Regarding the comparison between experiments (2 Groups [MUS vs. NM] × 4 Experiments [E1 vs. E2 vs. E3 vs. E4] × 2 Conditions [Related vs. Unrelated] × 3 Laterality [Left vs. Central vs. Right] × 3 Anterior/Posterior [Frontal vs. Central vs. Parietal]), N400 amplitude was smaller in E1 than in E2, E3, and E4 (Tukey, all ps < .001; main effect of Experiment: F(3, 84) = 16.91, p < .001, η_p² = .376).

The results of separate ANOVAs for each experiment (2 Groups [MUS vs. NM] × 2 Conditions [Related vs. Unrelated]; see Table 1C for F values, p values, and effect sizes [η_p²]; Table 3 for mean ERR and RT values; and Figure 2B) revealed that, in E2, E3, and E4, the error increase from D1 to D30 was smaller in MUS than in NM (main effects of Group, E2: F(1, 28) = 7.50, p = .01, η_p² = .211; E3: F(1, 28) = 4.93, p < .04, η_p² = .149; and E4: F(1, 28) = 5.56, p < .03, η_p² = .165). In E1, the group effect was significant for unrelated words only (Group × Condition interaction: F(1, 28) = 9.16, p = .005, η_p² = .246, with a significant main effect of Group for unrelated words, F(1, 28) = 8.98, p = .006, η_p² = .242, but not for related words, F(1, 28) = 3.84, p = .06, η_p² = .120). RT decreases from D1 to D30 were larger in MUS than in NM only in E4 (main effect of Group: F(1, 28) = 7.16, p < .01, η_p² = .203).

Regarding the comparison between experiments (2 Groups [MUS vs. NM] × 4 Experiments [E1 vs. E2 vs. E3 vs. E4] × 2 Conditions [Related vs. Unrelated]), error increases were smaller and RT decreases were larger in E1 compared to the other three experiments (Tukey, all ps < .001). Moreover, error increases were smaller in E3 compared to E4 (Tukey, p = .05; main effects of Experiment: ERRs: F(3, 84) = 33.90, p < .001, η_p² = .547; and RTs: F(3, 84) = 9.51, p < .001, η_p² = .253).

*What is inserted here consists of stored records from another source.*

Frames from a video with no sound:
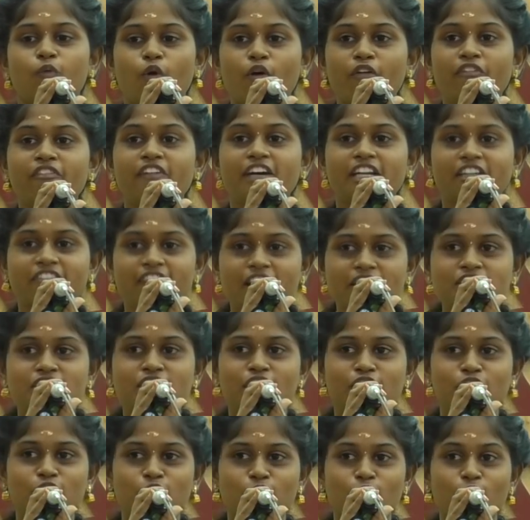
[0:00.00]
ஒவ்வொரு
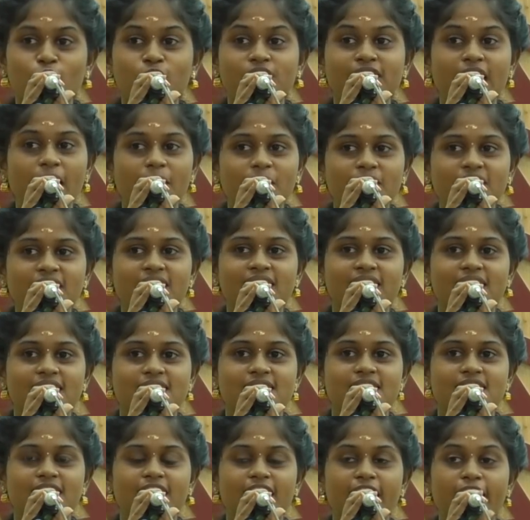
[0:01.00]
வருஷத்துக்கும் தமிழ்
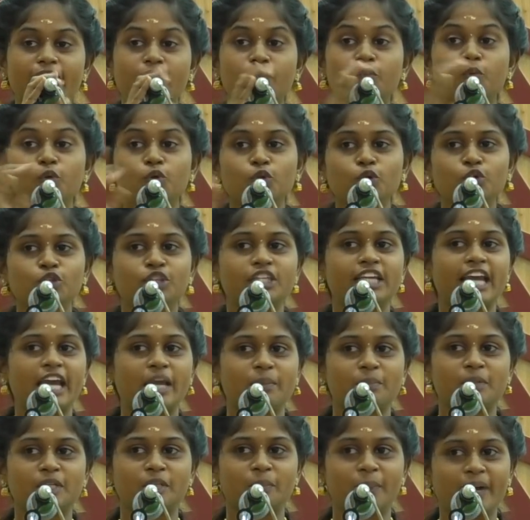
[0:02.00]
இண்டஸ்ட்ரியில் முந்நூற்றி
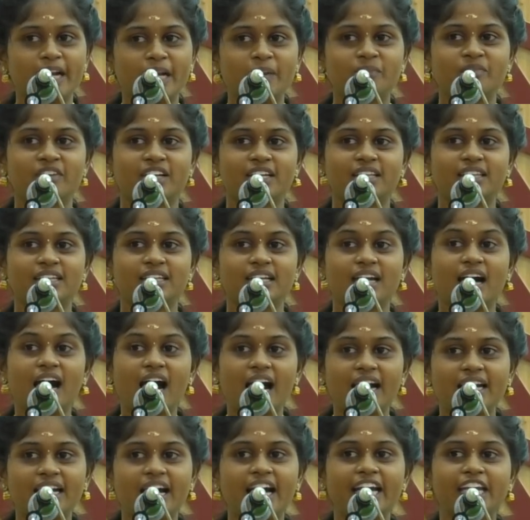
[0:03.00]
ஐம்பது படம் வருது
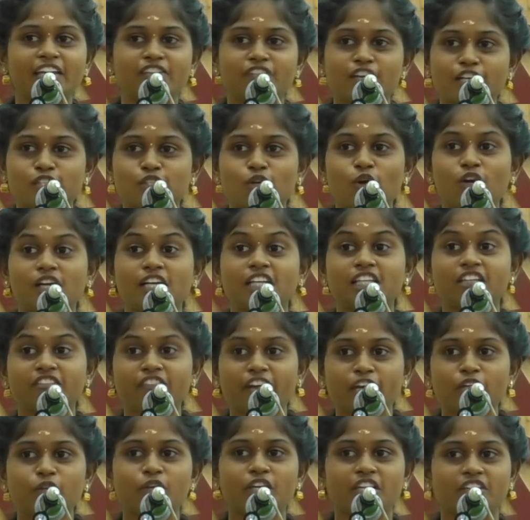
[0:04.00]
ஆனால் இவங்க சொல்கிறது
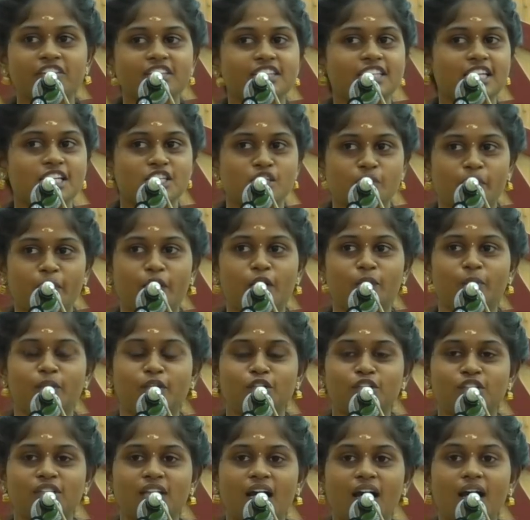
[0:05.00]
வெறும் இருபத்தஞ்சு படம்
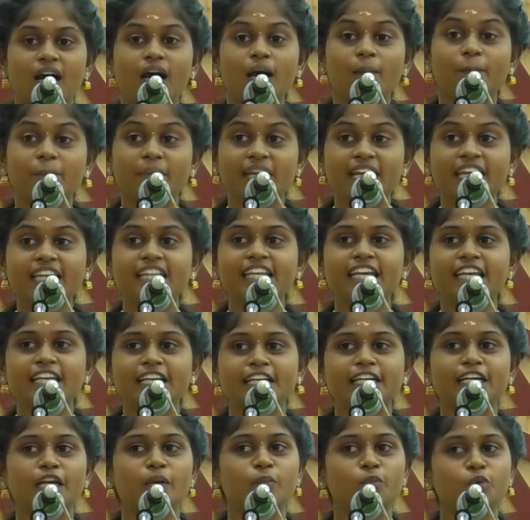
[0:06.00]
மட்டும்தான் மீதி
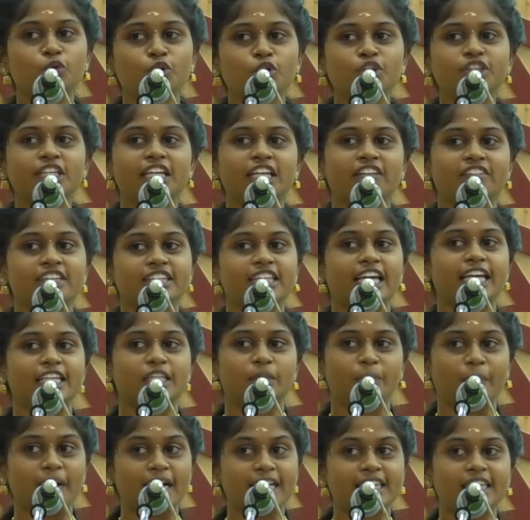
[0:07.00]
இருக்கிற முந்நூற்றி
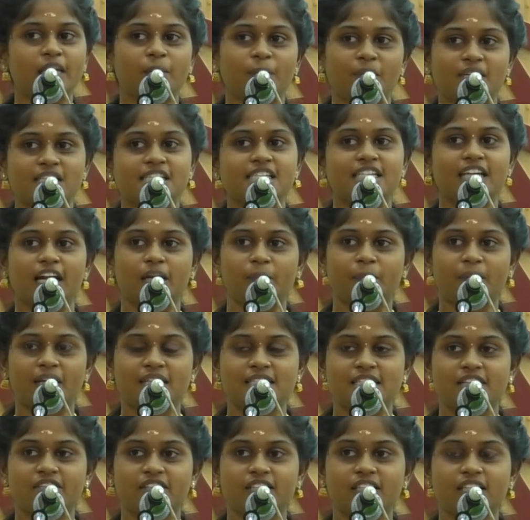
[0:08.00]
இருபத்தைந்து படத்தை பற்றி நான்
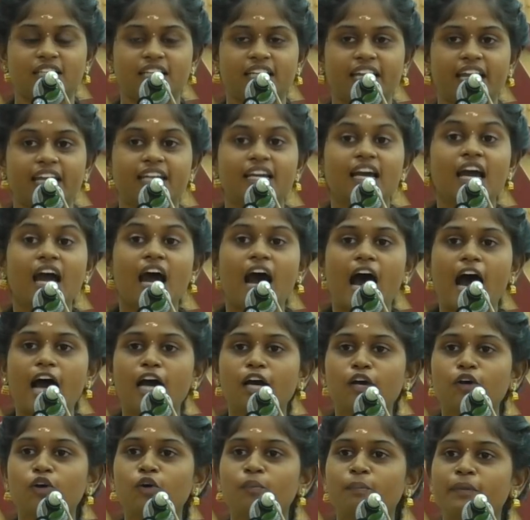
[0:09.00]
பேச வந்திருக்கேன்
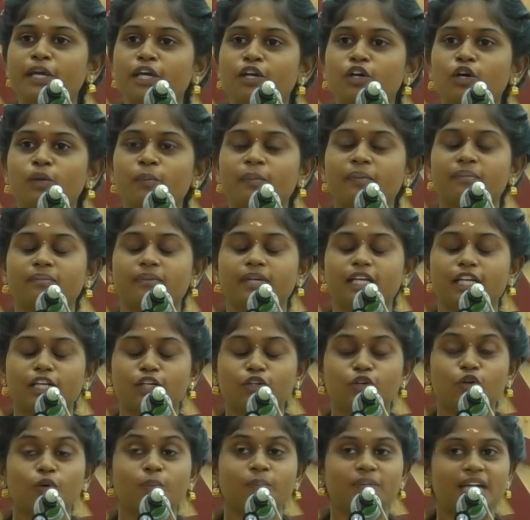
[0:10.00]
அங்கும் இங்கும்
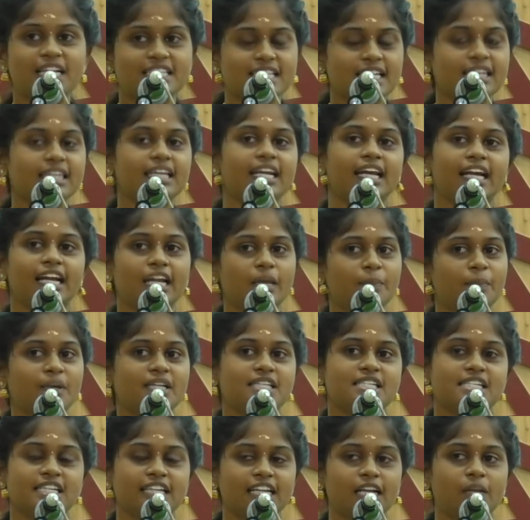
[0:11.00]
இருக்கும் நட்சத்திரங்களை
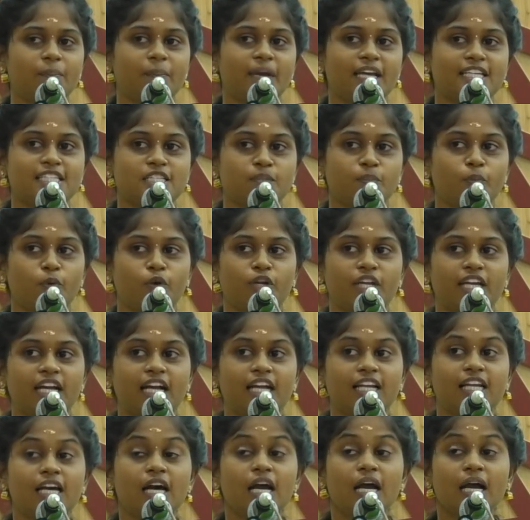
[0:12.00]
பற்றி நீங்கள் பேசி
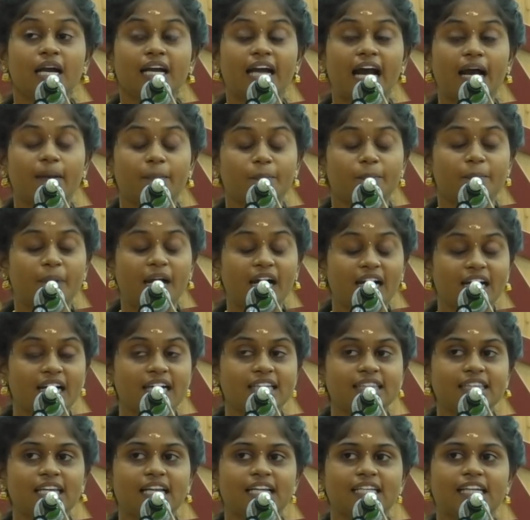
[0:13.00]
போனீங்கள் க
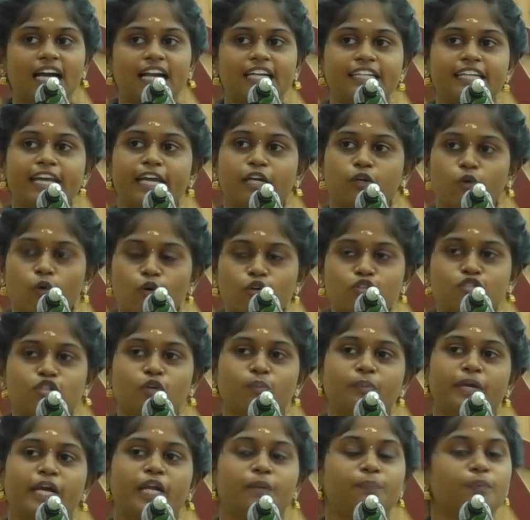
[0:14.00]
பக்கத்தில் கண்ணை
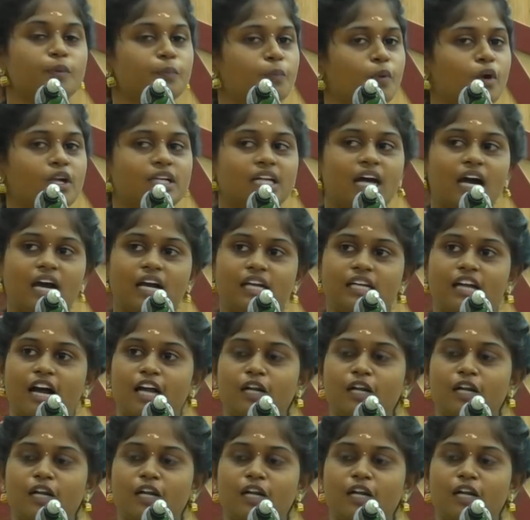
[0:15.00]
கூசும் நெருப்பு போல் நாங்கள்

The results of separate ANOVAs for each experiment (2 Groups [MUS vs. NM] × 2 Conditions [Related vs. Unrelated] × 3 Laterality [Left vs. Central vs. Right] × 3 Anterior/Posterior [Frontal vs. Central vs. Parietal]; see Table 4 for μV values, Figure 5 for MUS, and Figure 6 for NM) revealed that the Group × Condition × Anterior/Posterior interaction was significant in E1, F(2, 56) = 3.27, p = .05, η_p² = .104. Separate ANOVAs showed larger N400 to unrelated than related words over parietal sites in MUS (unrelated: 1.56 μV, SD = 1.37; related: 2.56 μV, SD = 1.45; Tukey, p < .001; Condition × Anterior/Posterior: F(2, 28) = 9.86, p < .001, η_p² = .413), but not in NM (main effect of Condition and Condition × Anterior/Posterior interaction: both Fs < 1). In E2, E3, and E4, neither the main effect of Group nor any interaction involving the Group factor was significant. Finally, in E1 and E2, results showed larger N400 to unrelated than related words over parietal sites (Tukey, p = .009 and p = .004, respectively; Condition × Anterior/Posterior interactions: F(2, 56) = 6.13, p = .004, η_p² = .179, and F(2, 56) = 4.50, p = .02, η_p² = .138, respectively) and over all scalp sites in E3 and E4 (main effect of Condition: F(1, 28) = 13.53, p < .001, η_p² = .325, and F(1, 28) = 7.54, p = .01, η_p² = .212, respectively; see Figure 7).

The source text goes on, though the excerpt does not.